My guess is that when a couple hears a doctor say that the baby in the womb has a genetic disorder that will result in a disability, they do pray, and they should pray, that God would intervene and heal that genetic problem, so the baby is born without that disorder.
But in many cases, and I suppose we’d all agree that in most cases, disabilities are sooner or later perceived by the parents, by the community, by the church, by the child, to be God’s sovereign will for the family. They come to the conclusion, and it’s not a sinful conclusion, “This is God’s appointment for us and for our child.” It would not be sin, I don’t think, to pray at any given point along the way for a dramatic transformation. But neither is it a sin to hear the voice of God saying, “I will strengthen you, I will help you, I will uphold you with my righteous right hand” (Isaiah 41:10), and “I will do more good through this painful providence than you can even imagine.”

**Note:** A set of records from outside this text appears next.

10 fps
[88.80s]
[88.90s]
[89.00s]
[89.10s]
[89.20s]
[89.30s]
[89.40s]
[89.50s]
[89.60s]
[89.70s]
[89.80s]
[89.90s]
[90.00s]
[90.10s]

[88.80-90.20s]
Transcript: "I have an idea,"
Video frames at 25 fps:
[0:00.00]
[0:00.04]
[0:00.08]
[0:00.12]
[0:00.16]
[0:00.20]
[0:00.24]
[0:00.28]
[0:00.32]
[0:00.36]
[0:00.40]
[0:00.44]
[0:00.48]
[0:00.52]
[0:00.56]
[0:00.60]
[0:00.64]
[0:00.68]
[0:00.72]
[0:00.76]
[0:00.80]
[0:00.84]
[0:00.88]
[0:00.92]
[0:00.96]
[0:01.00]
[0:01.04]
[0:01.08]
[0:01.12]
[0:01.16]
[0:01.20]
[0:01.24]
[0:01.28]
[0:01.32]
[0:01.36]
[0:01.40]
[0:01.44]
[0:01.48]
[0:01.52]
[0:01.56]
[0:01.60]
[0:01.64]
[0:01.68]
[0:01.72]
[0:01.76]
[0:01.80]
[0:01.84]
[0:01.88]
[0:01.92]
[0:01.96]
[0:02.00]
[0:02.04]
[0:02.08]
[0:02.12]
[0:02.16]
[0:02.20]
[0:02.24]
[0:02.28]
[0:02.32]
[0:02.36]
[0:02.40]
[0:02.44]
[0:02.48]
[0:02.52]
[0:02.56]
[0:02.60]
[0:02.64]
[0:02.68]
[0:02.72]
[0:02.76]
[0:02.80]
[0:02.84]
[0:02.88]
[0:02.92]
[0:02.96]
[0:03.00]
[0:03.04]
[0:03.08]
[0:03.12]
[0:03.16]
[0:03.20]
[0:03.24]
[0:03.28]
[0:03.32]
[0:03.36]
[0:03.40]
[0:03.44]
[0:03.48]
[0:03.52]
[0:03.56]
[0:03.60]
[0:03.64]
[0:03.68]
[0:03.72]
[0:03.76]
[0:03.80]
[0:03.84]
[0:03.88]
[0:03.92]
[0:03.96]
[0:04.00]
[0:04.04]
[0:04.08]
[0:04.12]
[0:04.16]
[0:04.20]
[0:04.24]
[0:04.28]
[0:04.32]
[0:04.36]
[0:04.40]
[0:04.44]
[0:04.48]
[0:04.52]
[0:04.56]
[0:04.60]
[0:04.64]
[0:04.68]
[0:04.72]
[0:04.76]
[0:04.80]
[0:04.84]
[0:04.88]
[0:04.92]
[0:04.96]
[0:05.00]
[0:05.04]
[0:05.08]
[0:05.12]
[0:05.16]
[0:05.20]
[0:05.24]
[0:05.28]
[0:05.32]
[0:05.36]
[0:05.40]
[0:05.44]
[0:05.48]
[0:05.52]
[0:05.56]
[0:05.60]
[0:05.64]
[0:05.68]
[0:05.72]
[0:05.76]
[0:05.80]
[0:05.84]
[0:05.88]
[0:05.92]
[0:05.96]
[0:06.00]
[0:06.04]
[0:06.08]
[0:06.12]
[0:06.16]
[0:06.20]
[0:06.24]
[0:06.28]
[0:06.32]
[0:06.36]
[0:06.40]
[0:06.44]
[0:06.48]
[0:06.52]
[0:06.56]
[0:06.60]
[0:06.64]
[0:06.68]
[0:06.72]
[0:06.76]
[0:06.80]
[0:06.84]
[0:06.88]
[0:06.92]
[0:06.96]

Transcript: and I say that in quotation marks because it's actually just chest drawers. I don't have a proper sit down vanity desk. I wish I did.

“God is in the business of providing shelter in the storm — the storm that he himself has sent.”
But then the question becomes not whether we should pray for the disabled, but rather how we should pray for them and their families. Because the fact that God says no to the genetic reordering in the womb does not mean he says no to a thousand other prayers for this child, for this family. In the mystery of God’s providences — call them severe mercies — there is a lavish willingness on the part of God to help in ways that, at the beginning, the families can’t even imagine that they will need. So, the answer is yes, yes: pray, pray, pray for the disabled and their families. God is in the business of lifting burdens through his people and through the prayers of his people. He is in the business of providing shelter in the storm — the storm that he himself has sent.
When you stop to think about it, most of us live under the cloud of some great unanswered prayer — that is, a prayer for some conversion, a prayer for a rescued relationship, some healing, some calamity that didn’t get removed. And God said, “No, my grace is sufficient for you,” like he did to Paul in 2 Corinthians 12:9. We know that under that cloud of no, no, there are hundreds of yeses that God is ready to give to those who trust him and ask him for help.
So I say that just to point out that we’re all in this together with the disabled. And the answer is yes, let’s pray for each other. Pray for each other.